In the meantime, the internet has moved faster than the party. Reports claim that a cluster of unofficial TVK pages and WhatsApp groups, purporting to be district committees in Calicut, Malappuram, Alappuzha, Ernakulam and elsewhere, have been active since as far back as September 2025, none of them followed by the party's official handle.
What kind of politics could travel
TVK has built its identity around "secular social justice", a platform designed to be portable, untethered to caste arithmetic or linguistic pride in the way older Dravidian parties are. In Tamil Nadu, it drew roughly 35 per cent of the popular vote in its very first election, building on Vijay's 85,000-strong fan club network to construct a grassroots cadre structure in under two years.

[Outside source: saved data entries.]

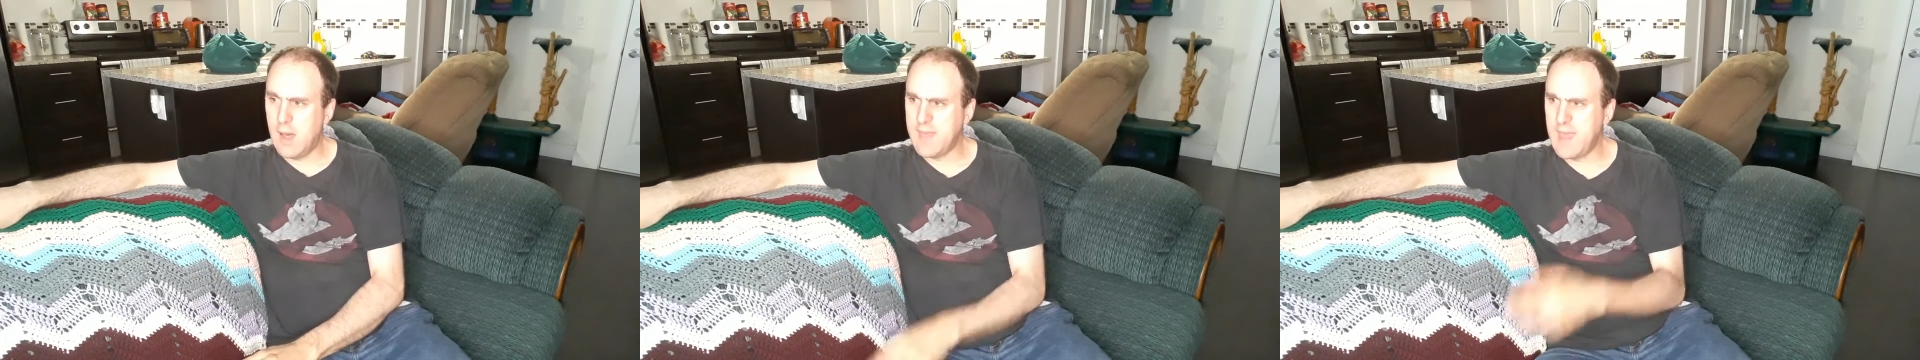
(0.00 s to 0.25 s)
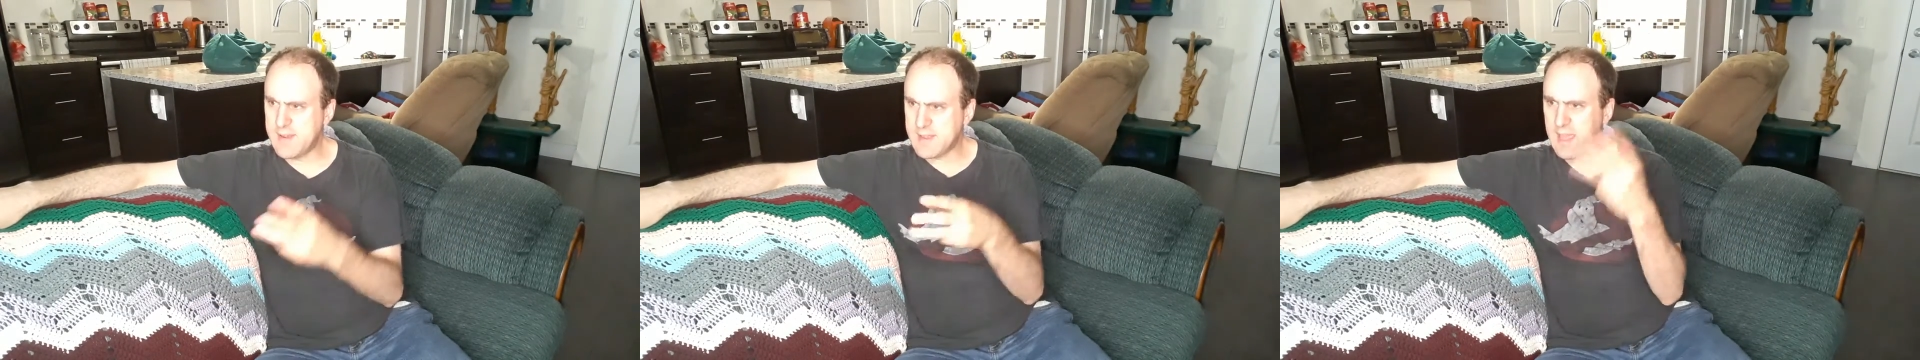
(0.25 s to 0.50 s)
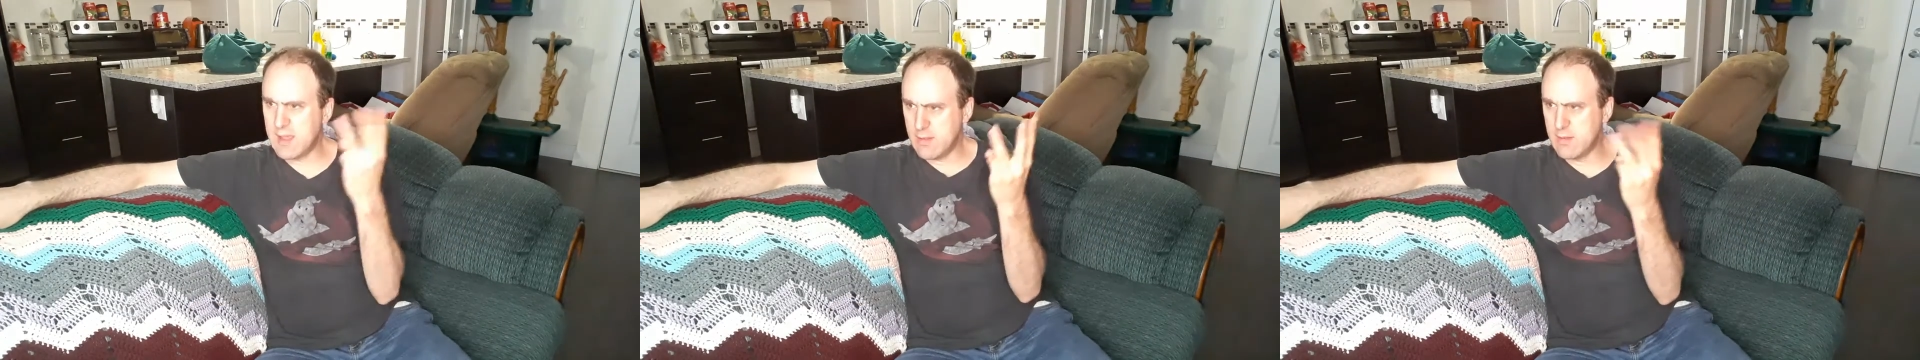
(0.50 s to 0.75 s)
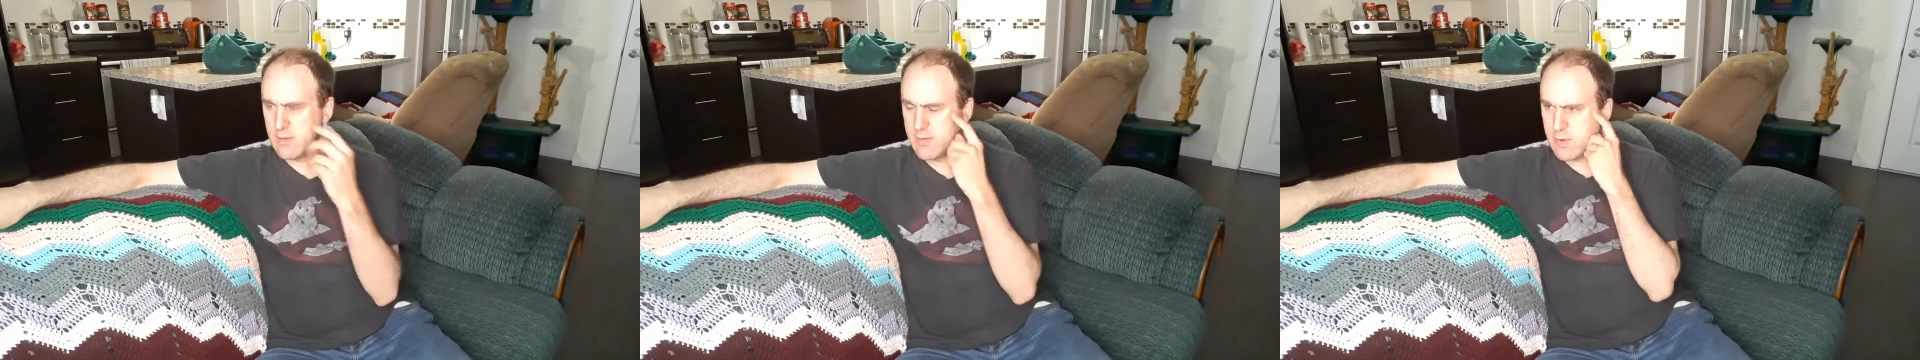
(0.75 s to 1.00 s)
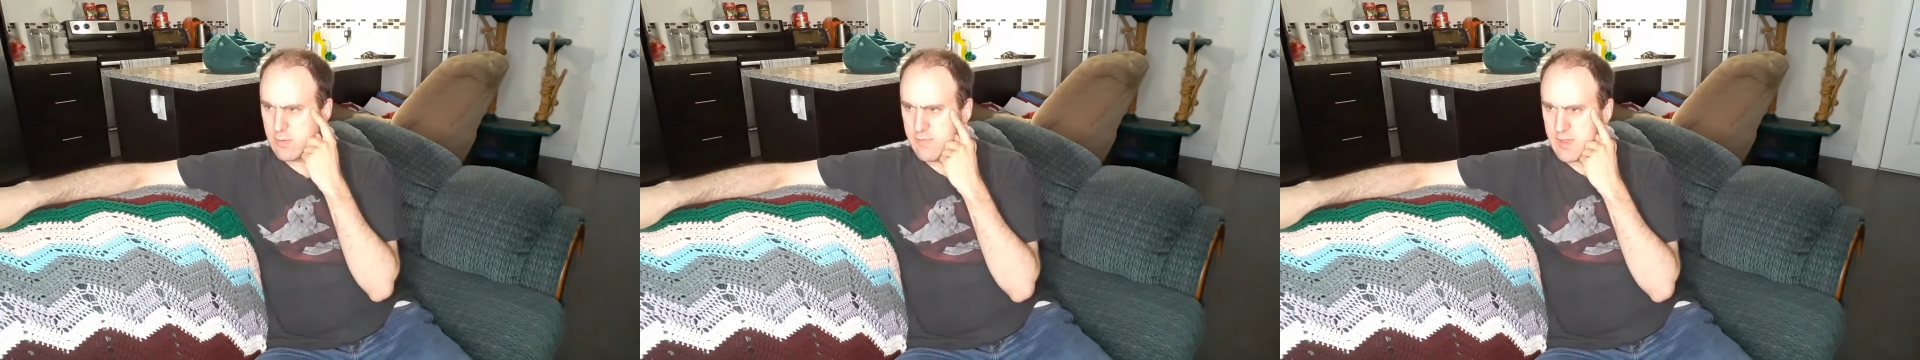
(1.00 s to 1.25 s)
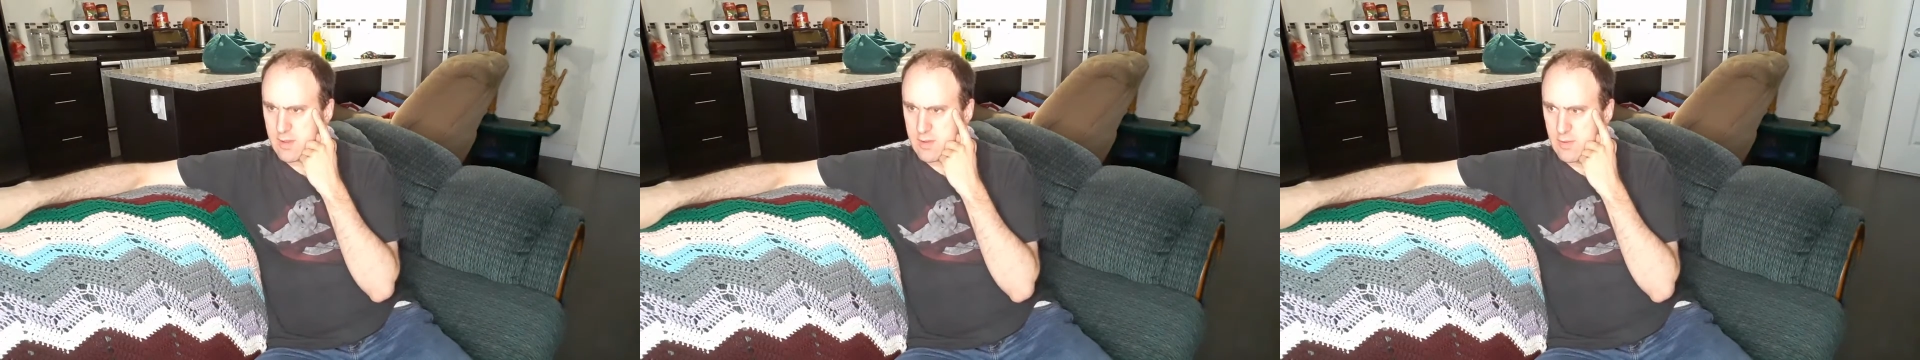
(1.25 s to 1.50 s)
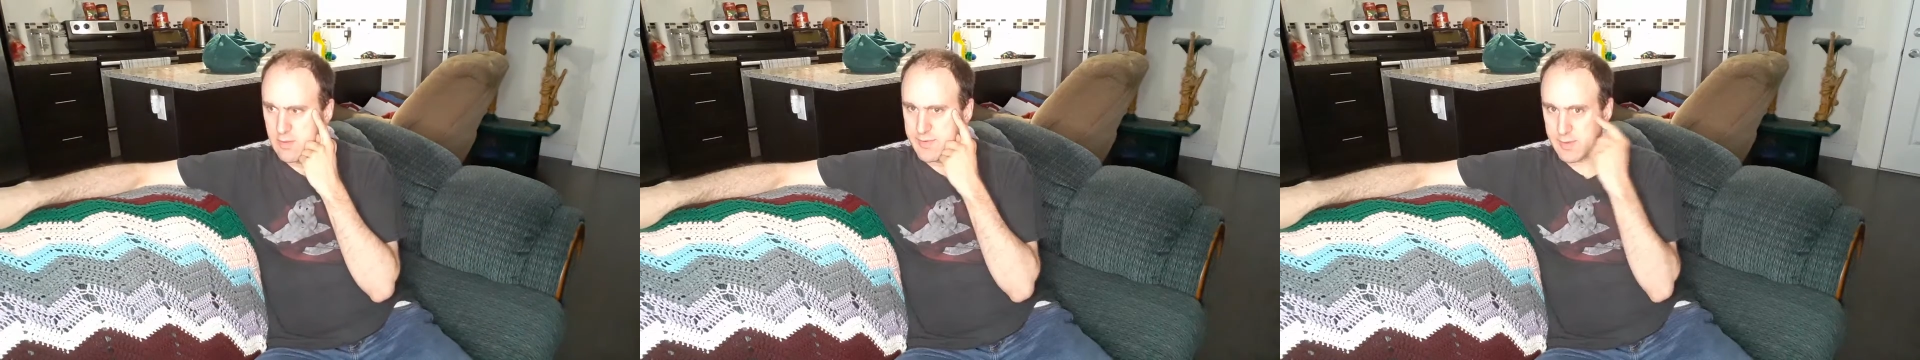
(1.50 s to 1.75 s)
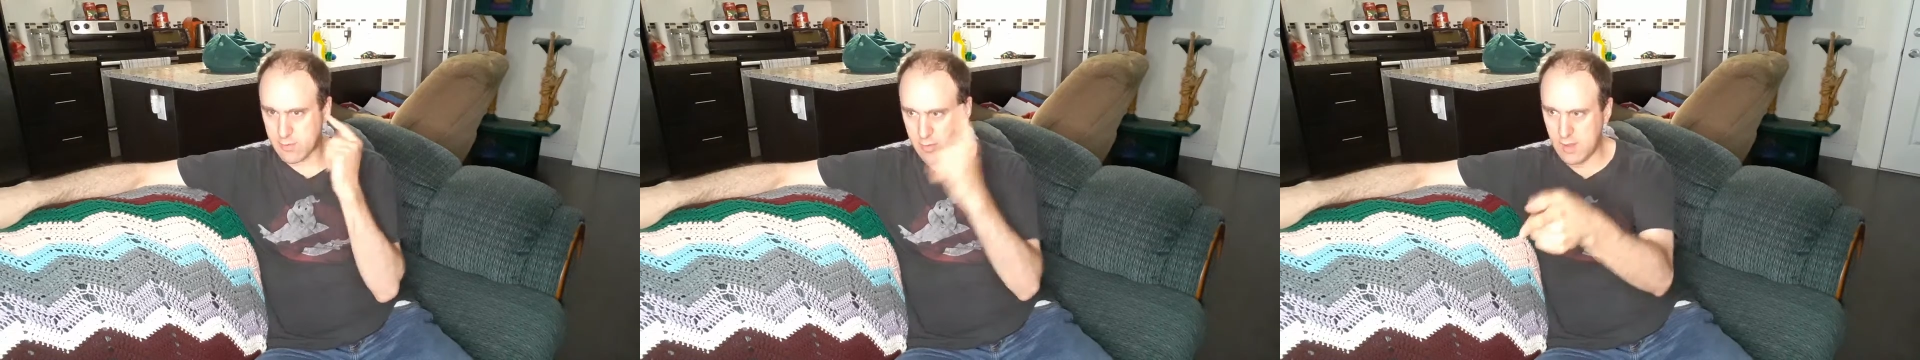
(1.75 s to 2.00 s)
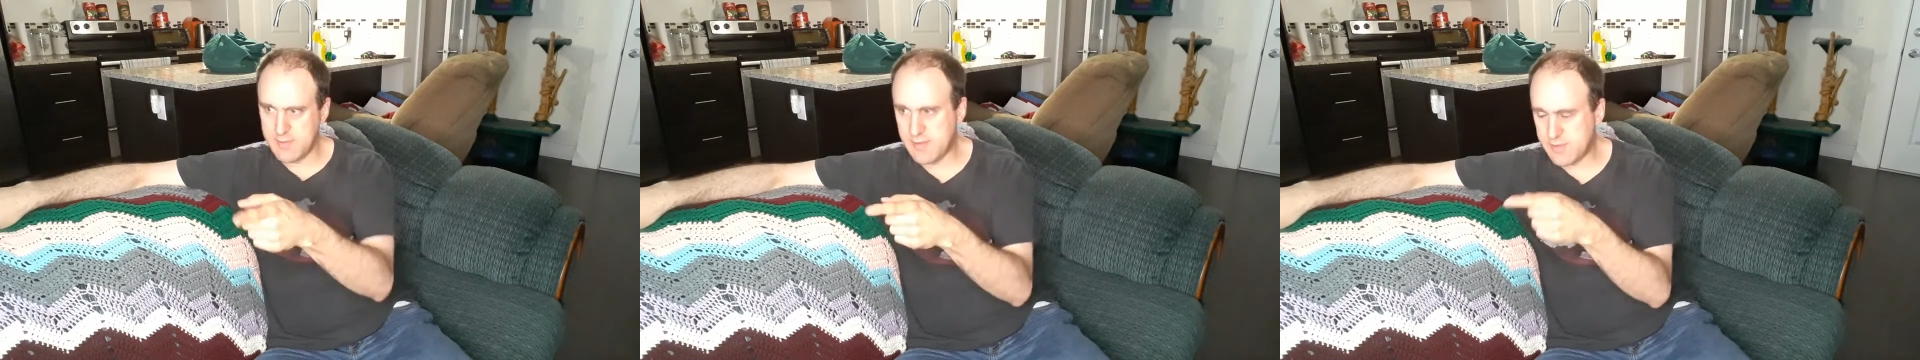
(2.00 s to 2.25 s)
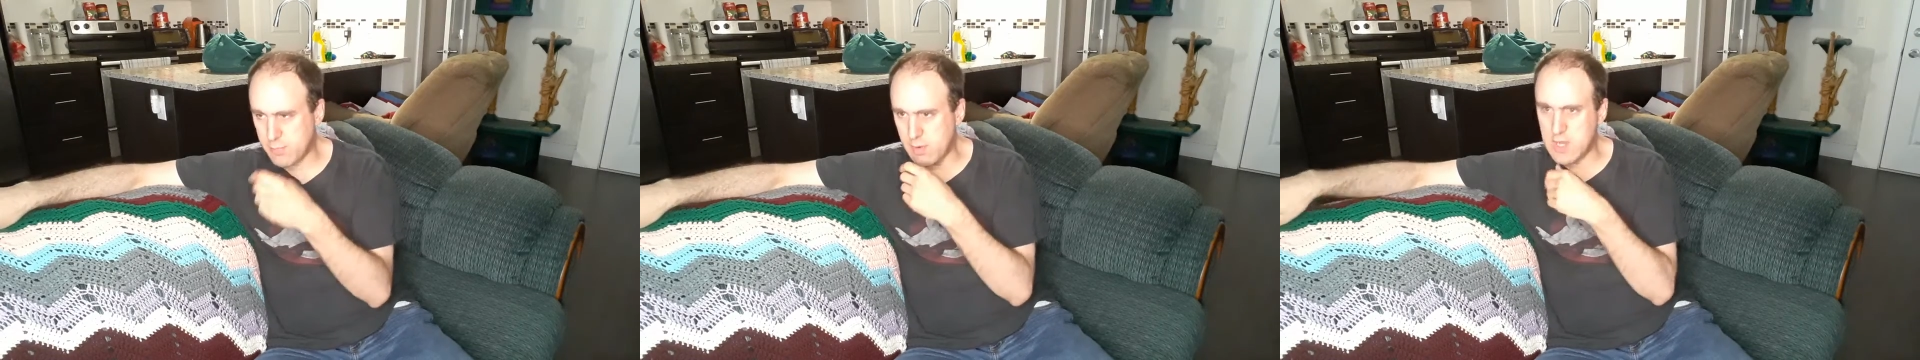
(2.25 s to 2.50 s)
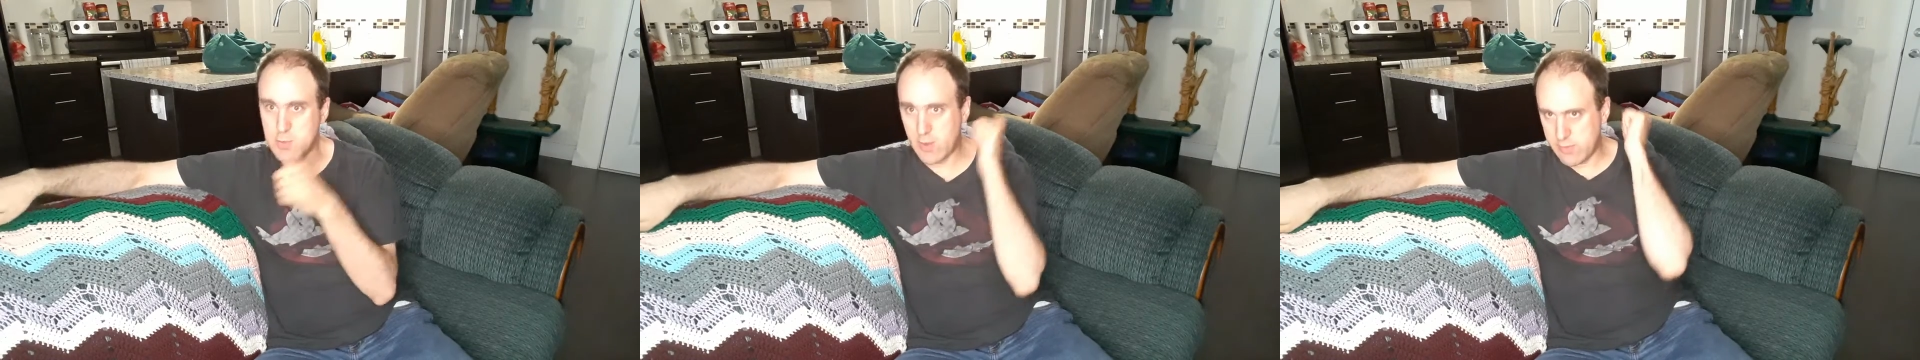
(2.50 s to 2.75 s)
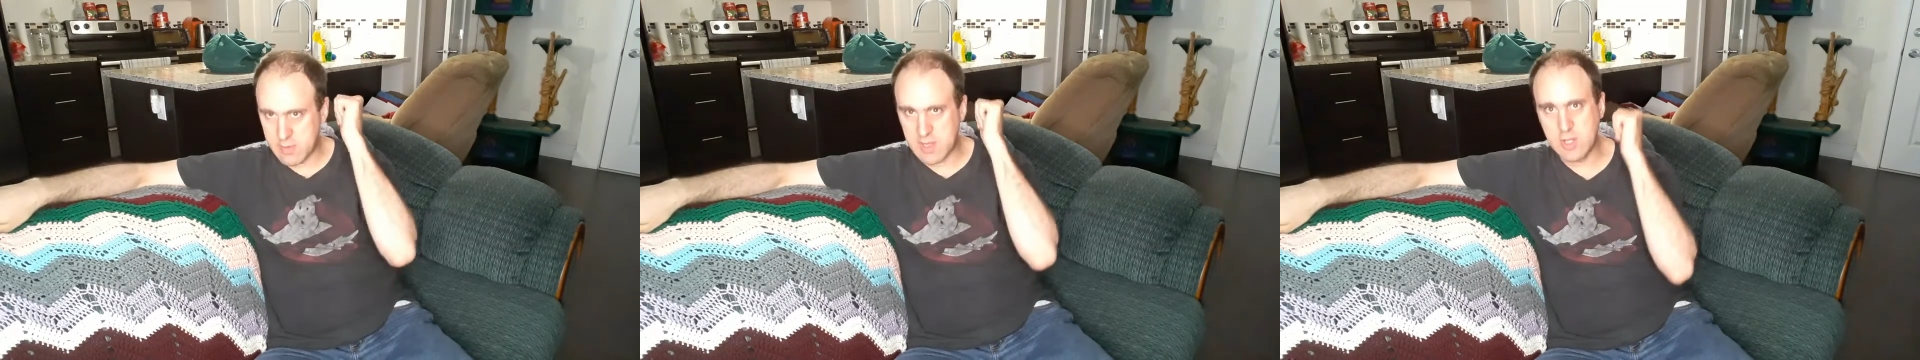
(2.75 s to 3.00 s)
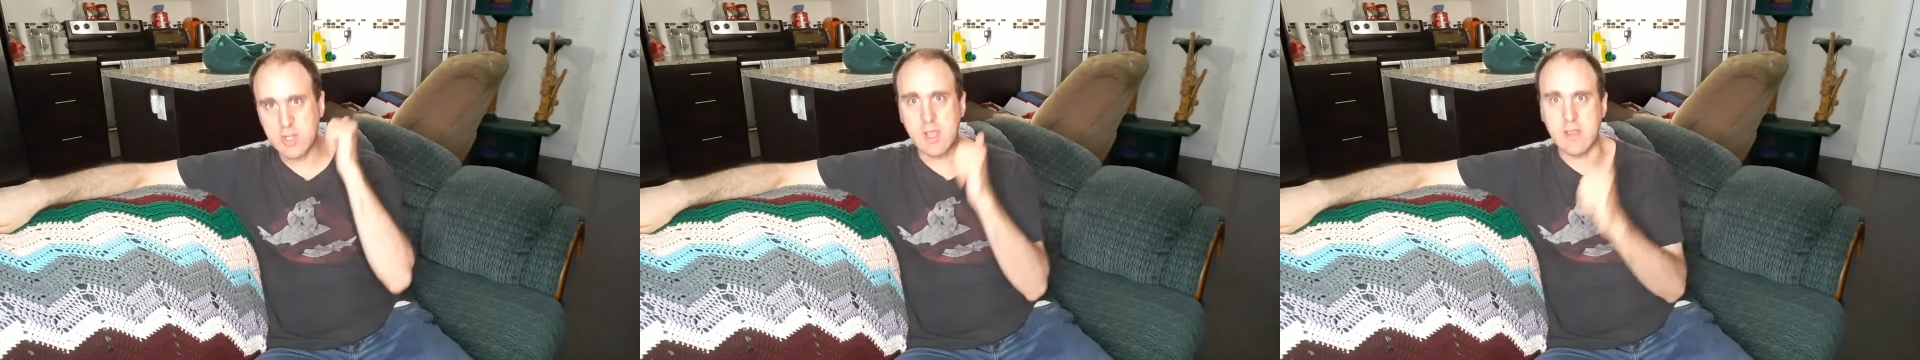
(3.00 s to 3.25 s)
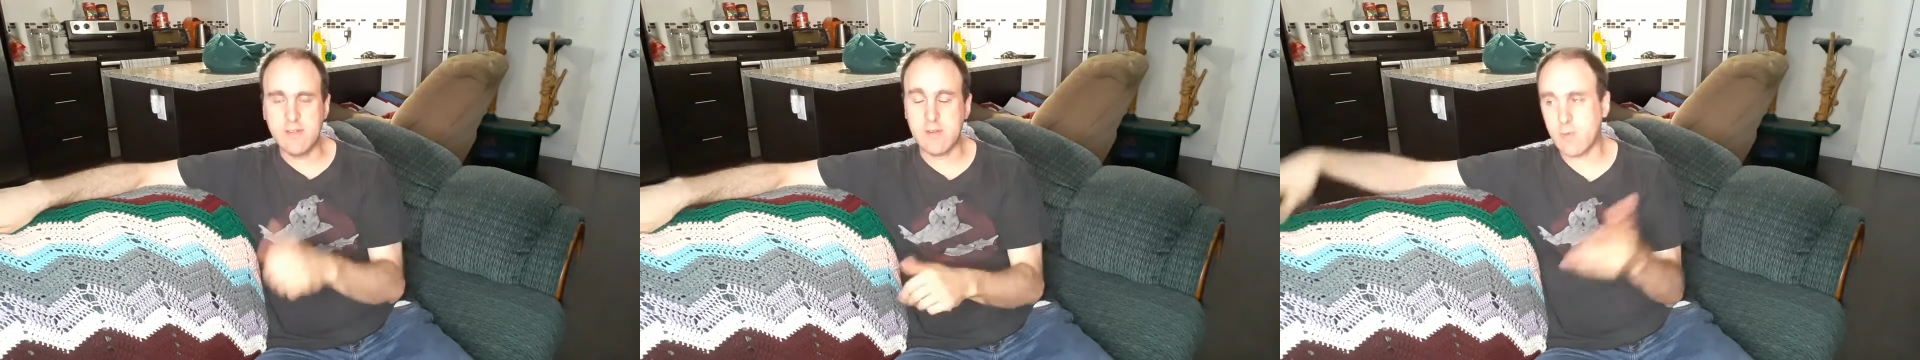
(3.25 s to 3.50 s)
They had to get 2 vehicles across this bridge while they're being chased,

Also Read: Stalin takes responsibility for DMK debacle in TN polls: 'Don't want to blame anyone'
Kerala is a different proposition. The Left, despite its historic 2026 defeat, retains a committed ideological base. The IUML wields real influence in the Muslim-majority belt, and is also a TVK coalition partner in Tamil Nadu. Congress, fresh from a landslide, has no obvious reason to encourage a new entrant that could eventually compete for the same young, aspirational voters TVK targets.
The question Congress will eventually have to answer is whether TVK in Kerala is an asset, a friendly force that deepens the anti-BJP bloc, or a long-term complication it would rather not have.
The prospect, not the certainty
None of this is inevitable. A flex board in Vengappally and a WhatsApp group in Ernakulam do not make a political party. TVK has governing responsibilities in Tamil Nadu to consolidate first. However, what is clear is that the raw material is there, the fanbase, the alliance, the border geography, the app, and that the party knows it. Whether TVK's Kerala chapter becomes a serious political project or remains a fan movement wearing a party badge will depend on decisions that have not yet been made in Chennai.
Interestingly, Vijay was invited for the swearing-in event of VD Satheesan, but he did not attend. It is not clear why he stayed away from the event.